Aim of the exercise. Restate all data exactly. No images.

------ Exercise data ------

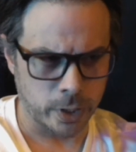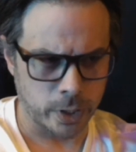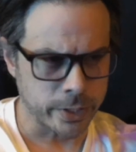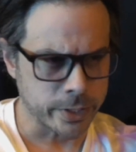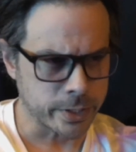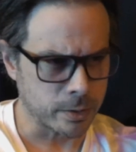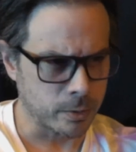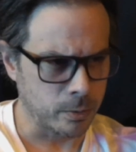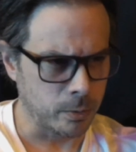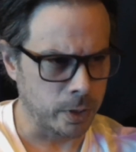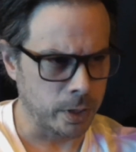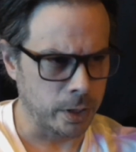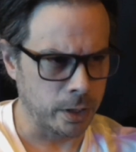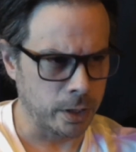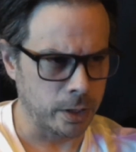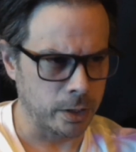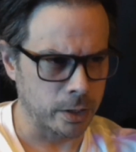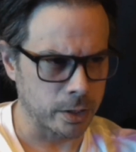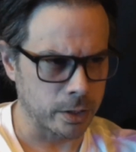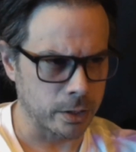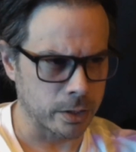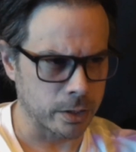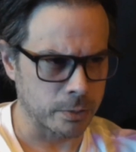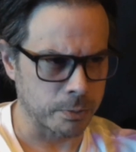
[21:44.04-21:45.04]
ones that
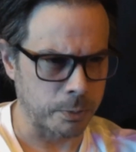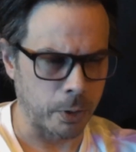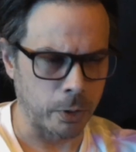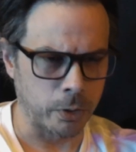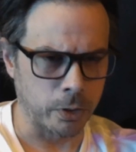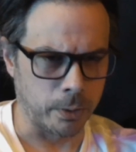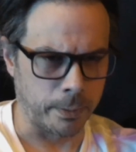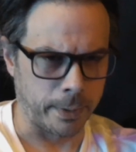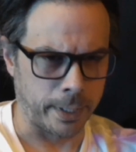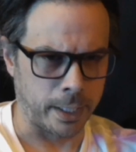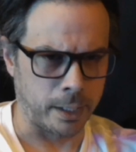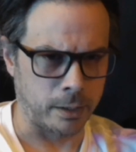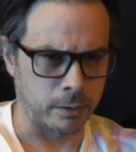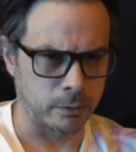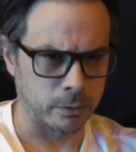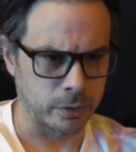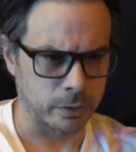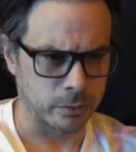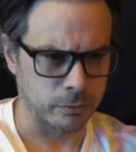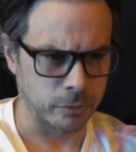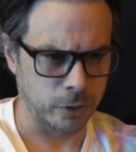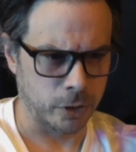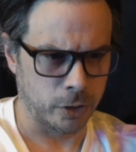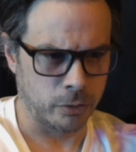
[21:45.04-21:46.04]
we spoke
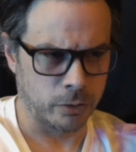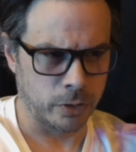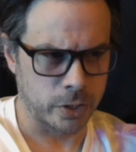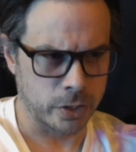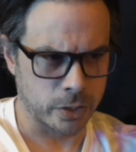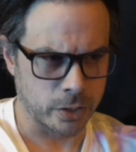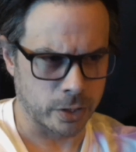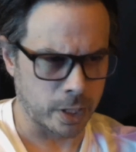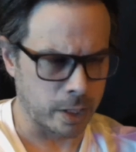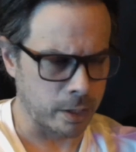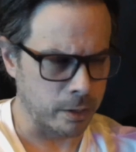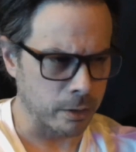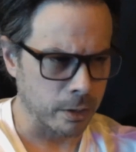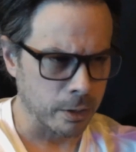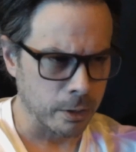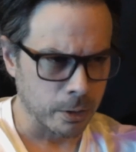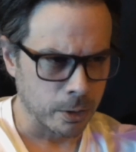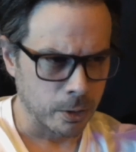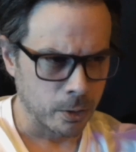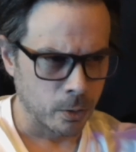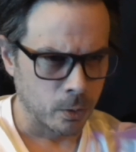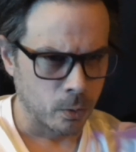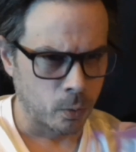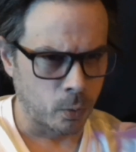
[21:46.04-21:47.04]
about. It's like,
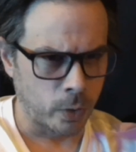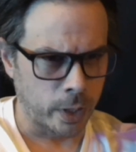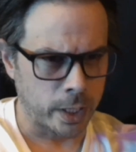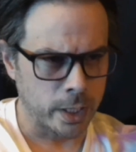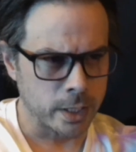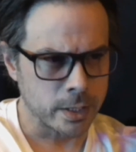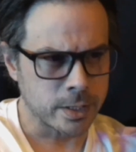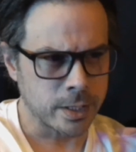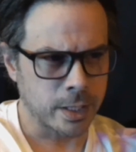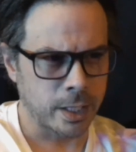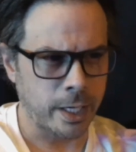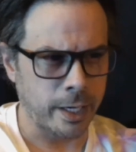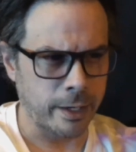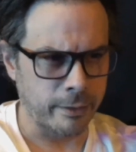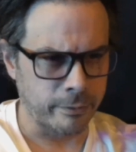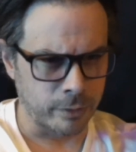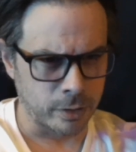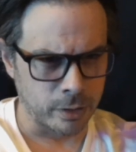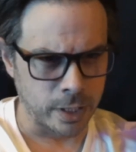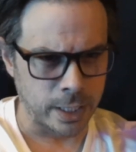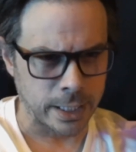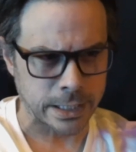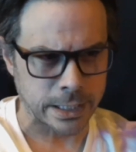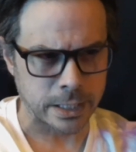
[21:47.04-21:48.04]
when is it
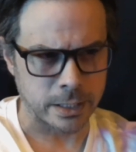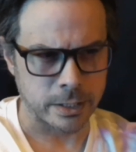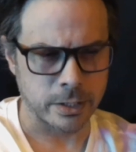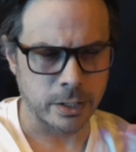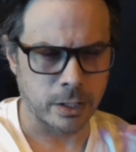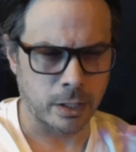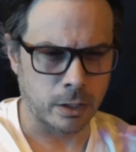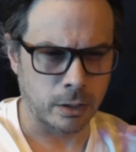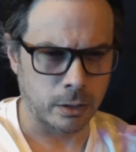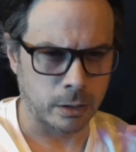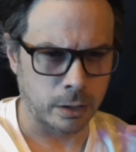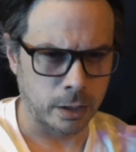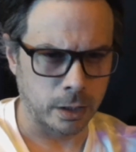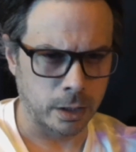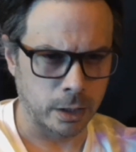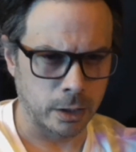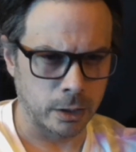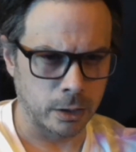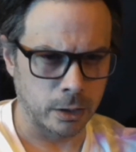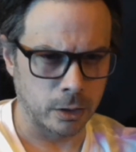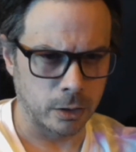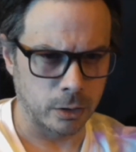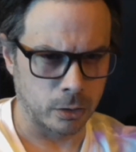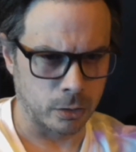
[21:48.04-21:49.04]
ever
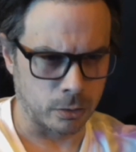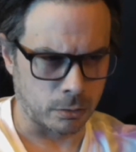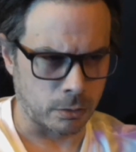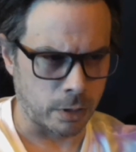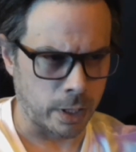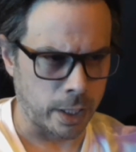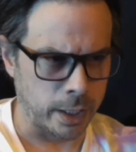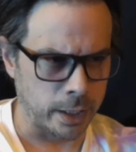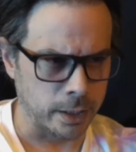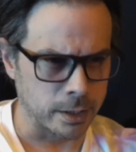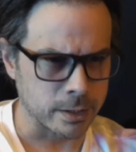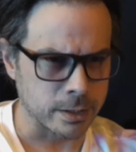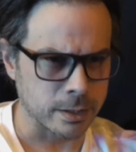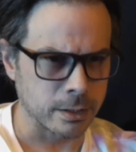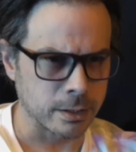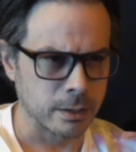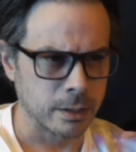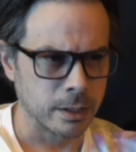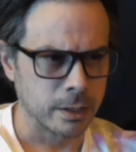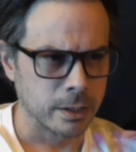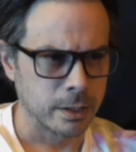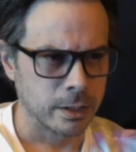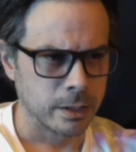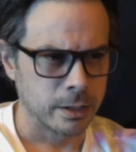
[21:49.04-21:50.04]
necessarily
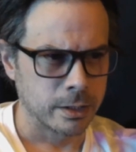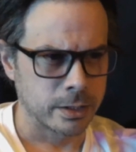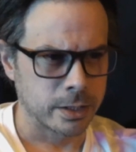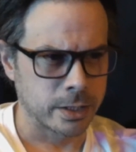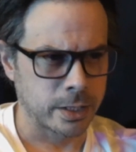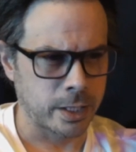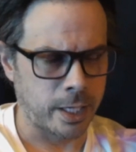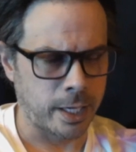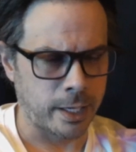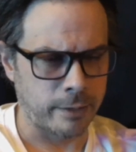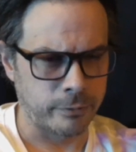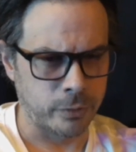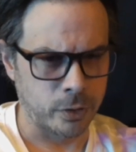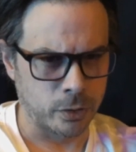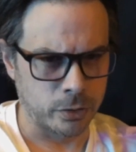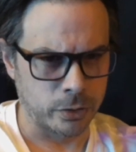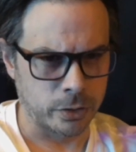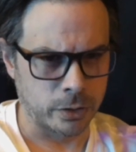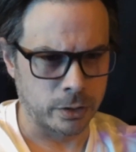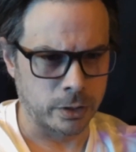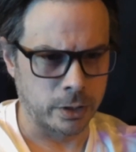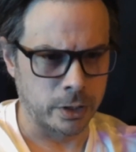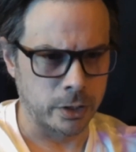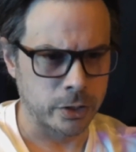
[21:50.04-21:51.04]
great to have
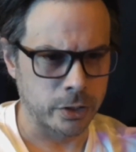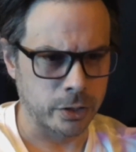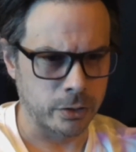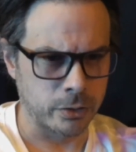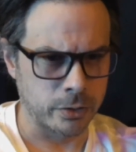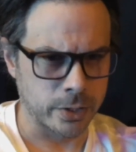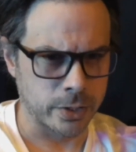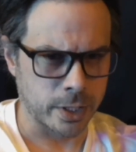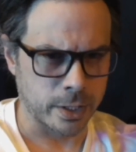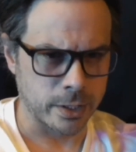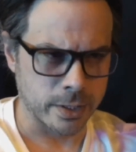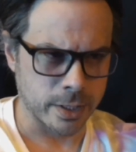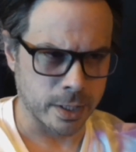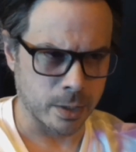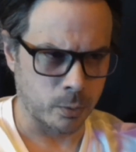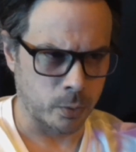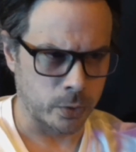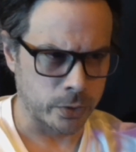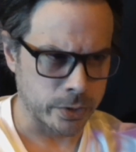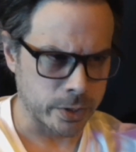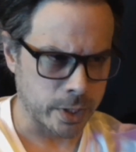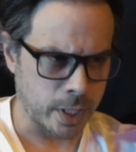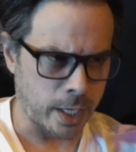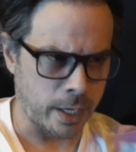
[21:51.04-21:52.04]
your dirty shoes on
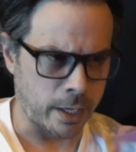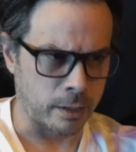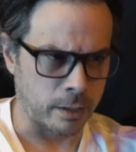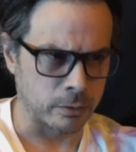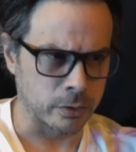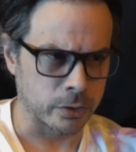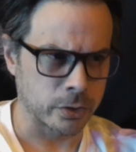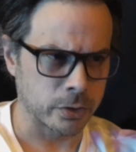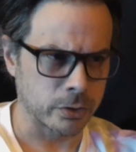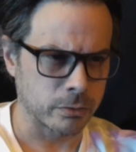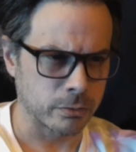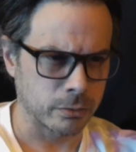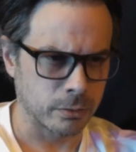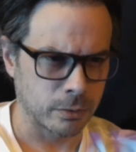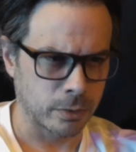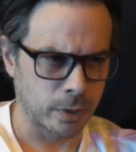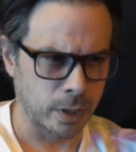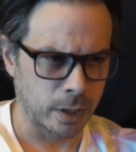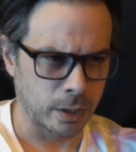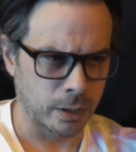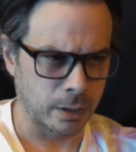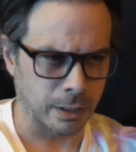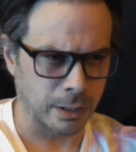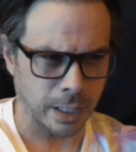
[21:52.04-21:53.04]
someone's couch?
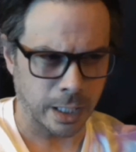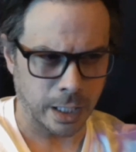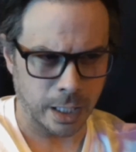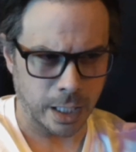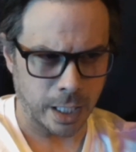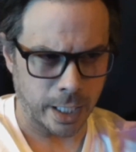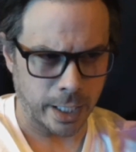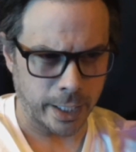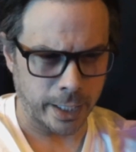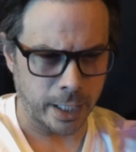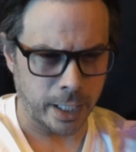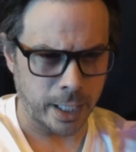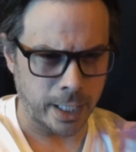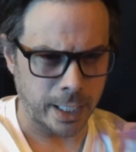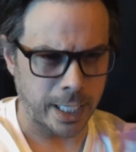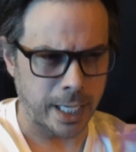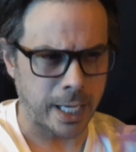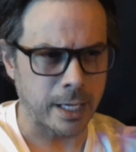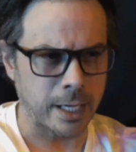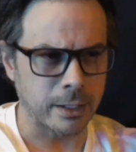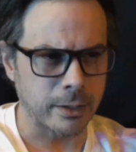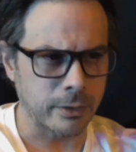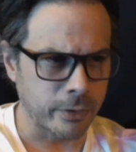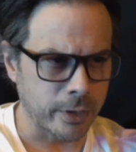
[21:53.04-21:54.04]
Like, I
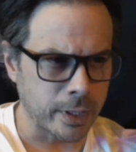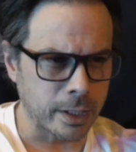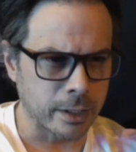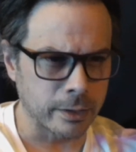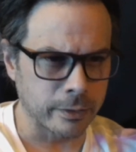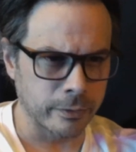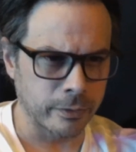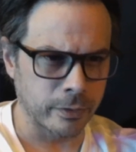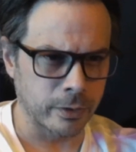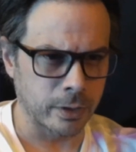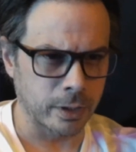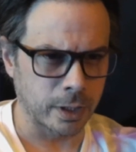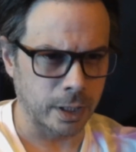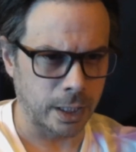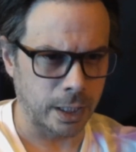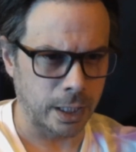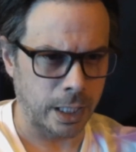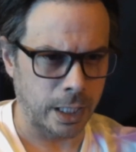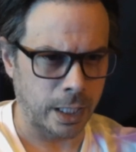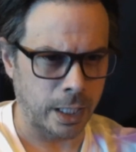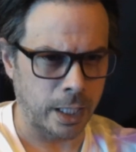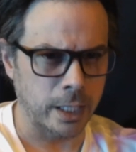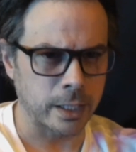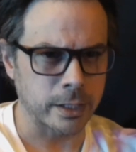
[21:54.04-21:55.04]
can't think of a
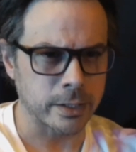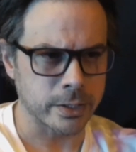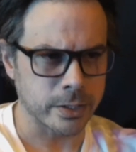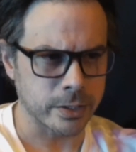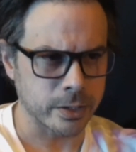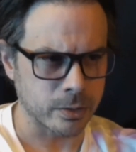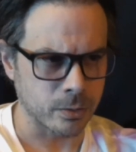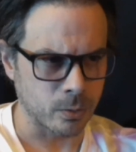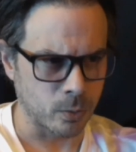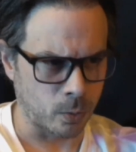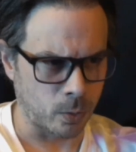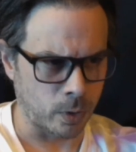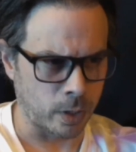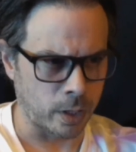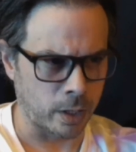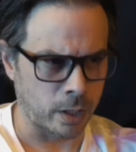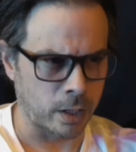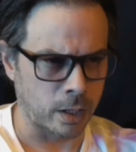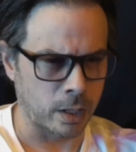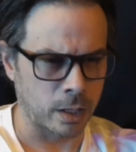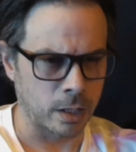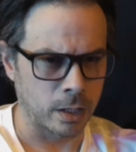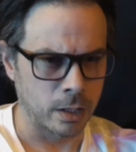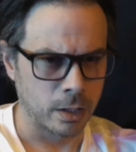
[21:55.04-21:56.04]
case
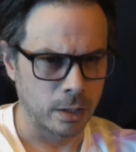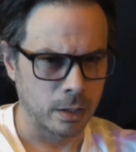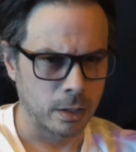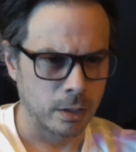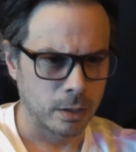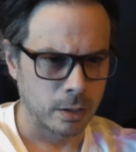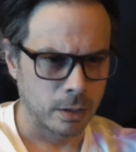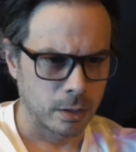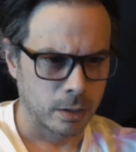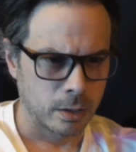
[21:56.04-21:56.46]
where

------

Problem solution.
[21:44.04-21:45.04]
ones that
[21:45.04-21:46.04]
we spoke
[21:46.04-21:47.04]
about. It's like,
[21:47.04-21:48.04]
when is it
[21:48.04-21:49.04]
ever
[21:49.04-21:50.04]
necessarily
[21:50.04-21:51.04]
great to have
[21:51.04-21:52.04]
your dirty shoes on
[21:52.04-21:53.04]
someone's couch?
[21:53.04-21:54.04]
Like, I
[21:54.04-21:55.04]
can't think of a
[21:55.04-21:56.04]
case
[21:56.04-21:56.46]
where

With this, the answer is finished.